4月も主人の入院が続いていたので、進級をいっしょにお祝いできなかった。娘は「仕方ないね」で終わったけど、パパはものすごーーーーく残念がっていた。年長の時は一緒にお祝いしようね!

主人の誕生日

主人の誕生日も4月なので、家族揃ってお祝いができなかった。カラーセロファンで作ったステンドグラスのような大きなバースデーカードを娘と作って持っていったら、窓に飾ってくれた。主人は病院の食事以外は食べれなかったので、ケーキは娘と私でおいしくいただきました^^

不思議な出来事

主人が入院中、一度だけ背筋の凍る怖い体験をしたらしい。

夜、寝ていたら、「何か気配がする。」と。目を開けたら人が静かに横に立っていた。ただ、何も言わず、ぼーっと。あまりの怖さにしばらく声も出せなくて固まってしまったそうです。ジーッとこちらを見てる。震えながら何とかナースコールを。看護婦さんが駆けつけると、その人は同室のおじいちゃんだったらしい。でも、このおじいちゃん、翌朝、自分が歩いていたことも起きたことも記憶になかったらしい。

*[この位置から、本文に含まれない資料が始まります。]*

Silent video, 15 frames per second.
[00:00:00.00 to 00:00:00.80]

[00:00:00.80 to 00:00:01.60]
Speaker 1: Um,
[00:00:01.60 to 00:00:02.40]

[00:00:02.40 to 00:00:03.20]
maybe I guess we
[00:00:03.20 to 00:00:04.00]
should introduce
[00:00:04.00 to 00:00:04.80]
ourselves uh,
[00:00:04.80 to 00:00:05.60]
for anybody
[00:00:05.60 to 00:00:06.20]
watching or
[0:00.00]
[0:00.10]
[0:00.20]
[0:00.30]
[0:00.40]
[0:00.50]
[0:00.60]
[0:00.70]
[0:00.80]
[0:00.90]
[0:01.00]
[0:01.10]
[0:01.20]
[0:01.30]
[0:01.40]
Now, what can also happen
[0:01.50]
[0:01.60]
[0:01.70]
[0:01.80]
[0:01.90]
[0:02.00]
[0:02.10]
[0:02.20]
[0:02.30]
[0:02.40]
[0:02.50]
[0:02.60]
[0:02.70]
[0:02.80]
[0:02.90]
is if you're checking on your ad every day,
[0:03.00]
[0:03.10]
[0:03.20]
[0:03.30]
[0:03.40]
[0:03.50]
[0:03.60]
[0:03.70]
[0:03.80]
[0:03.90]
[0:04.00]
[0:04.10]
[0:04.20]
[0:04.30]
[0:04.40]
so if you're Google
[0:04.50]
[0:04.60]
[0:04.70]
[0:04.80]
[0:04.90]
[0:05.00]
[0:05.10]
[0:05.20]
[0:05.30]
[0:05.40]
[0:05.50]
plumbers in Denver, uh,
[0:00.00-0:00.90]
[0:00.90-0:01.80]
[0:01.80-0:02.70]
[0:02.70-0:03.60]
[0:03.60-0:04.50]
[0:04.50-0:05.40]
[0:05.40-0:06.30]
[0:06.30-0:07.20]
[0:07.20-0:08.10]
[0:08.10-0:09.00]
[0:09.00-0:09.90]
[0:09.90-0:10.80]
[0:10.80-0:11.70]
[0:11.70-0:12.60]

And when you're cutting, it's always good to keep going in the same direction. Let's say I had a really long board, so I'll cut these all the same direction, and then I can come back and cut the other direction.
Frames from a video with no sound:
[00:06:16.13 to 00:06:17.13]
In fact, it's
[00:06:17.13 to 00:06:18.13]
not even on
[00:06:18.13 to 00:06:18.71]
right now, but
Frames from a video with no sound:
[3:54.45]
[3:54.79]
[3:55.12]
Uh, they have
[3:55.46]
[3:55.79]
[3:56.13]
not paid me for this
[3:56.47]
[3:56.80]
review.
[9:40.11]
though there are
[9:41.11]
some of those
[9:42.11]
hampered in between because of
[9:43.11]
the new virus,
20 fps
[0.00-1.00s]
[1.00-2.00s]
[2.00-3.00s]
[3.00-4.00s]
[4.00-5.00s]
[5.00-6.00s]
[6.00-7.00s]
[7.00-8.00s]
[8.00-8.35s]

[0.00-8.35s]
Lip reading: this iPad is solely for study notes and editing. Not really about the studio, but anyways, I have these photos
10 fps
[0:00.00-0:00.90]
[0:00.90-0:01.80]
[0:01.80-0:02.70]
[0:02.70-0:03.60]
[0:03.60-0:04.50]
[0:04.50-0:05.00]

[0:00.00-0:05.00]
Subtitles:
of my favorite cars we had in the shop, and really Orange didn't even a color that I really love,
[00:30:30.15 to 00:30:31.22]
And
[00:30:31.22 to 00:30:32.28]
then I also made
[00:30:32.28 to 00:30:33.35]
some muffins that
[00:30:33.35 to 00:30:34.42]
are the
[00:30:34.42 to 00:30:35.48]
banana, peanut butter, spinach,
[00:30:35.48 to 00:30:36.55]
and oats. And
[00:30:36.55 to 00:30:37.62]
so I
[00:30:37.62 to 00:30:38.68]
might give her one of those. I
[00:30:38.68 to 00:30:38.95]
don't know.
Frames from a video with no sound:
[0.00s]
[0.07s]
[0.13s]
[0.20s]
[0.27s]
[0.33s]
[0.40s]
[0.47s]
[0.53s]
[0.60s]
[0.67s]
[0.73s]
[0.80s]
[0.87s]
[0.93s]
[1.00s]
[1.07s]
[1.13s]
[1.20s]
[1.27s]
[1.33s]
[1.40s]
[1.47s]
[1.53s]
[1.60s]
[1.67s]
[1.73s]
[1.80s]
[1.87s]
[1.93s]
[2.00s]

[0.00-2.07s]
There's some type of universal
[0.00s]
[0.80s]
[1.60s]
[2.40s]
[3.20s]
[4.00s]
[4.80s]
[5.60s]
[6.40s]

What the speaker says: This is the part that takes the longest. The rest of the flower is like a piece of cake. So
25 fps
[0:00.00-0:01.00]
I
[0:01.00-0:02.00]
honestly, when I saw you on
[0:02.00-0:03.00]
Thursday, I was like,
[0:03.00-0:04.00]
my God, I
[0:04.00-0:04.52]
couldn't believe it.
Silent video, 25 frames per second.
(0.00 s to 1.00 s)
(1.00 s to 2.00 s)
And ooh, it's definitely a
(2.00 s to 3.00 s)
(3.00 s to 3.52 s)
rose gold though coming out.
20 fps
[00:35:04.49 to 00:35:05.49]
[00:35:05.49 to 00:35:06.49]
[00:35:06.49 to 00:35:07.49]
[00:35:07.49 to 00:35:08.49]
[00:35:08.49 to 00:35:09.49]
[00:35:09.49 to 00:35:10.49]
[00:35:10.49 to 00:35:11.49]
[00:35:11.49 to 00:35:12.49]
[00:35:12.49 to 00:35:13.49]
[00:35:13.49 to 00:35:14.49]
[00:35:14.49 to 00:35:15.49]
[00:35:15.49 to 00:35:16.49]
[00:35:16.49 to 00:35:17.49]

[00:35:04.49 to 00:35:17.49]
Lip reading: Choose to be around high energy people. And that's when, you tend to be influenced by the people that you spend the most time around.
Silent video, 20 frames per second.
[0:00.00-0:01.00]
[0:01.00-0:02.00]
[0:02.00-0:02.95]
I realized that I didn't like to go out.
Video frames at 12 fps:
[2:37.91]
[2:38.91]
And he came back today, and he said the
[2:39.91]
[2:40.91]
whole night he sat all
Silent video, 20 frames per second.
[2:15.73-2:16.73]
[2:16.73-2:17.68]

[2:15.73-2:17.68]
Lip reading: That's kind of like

そして、この日のこの時間、私の祖母(94)が他界しました。老衰です。

我が家では、「おばあちゃんがパパの病気を持っていってくれたんだよ!」と話しています。が、本人はものすごく怖かったと。

CTの造影剤

余談ですが、主人が一番嫌いな検査です。造影剤を点滴するとお漏らしをしたかと思ってしまうらしい。そして、気持ち悪くなり2〜3日寝込みます。湿疹が出ることも。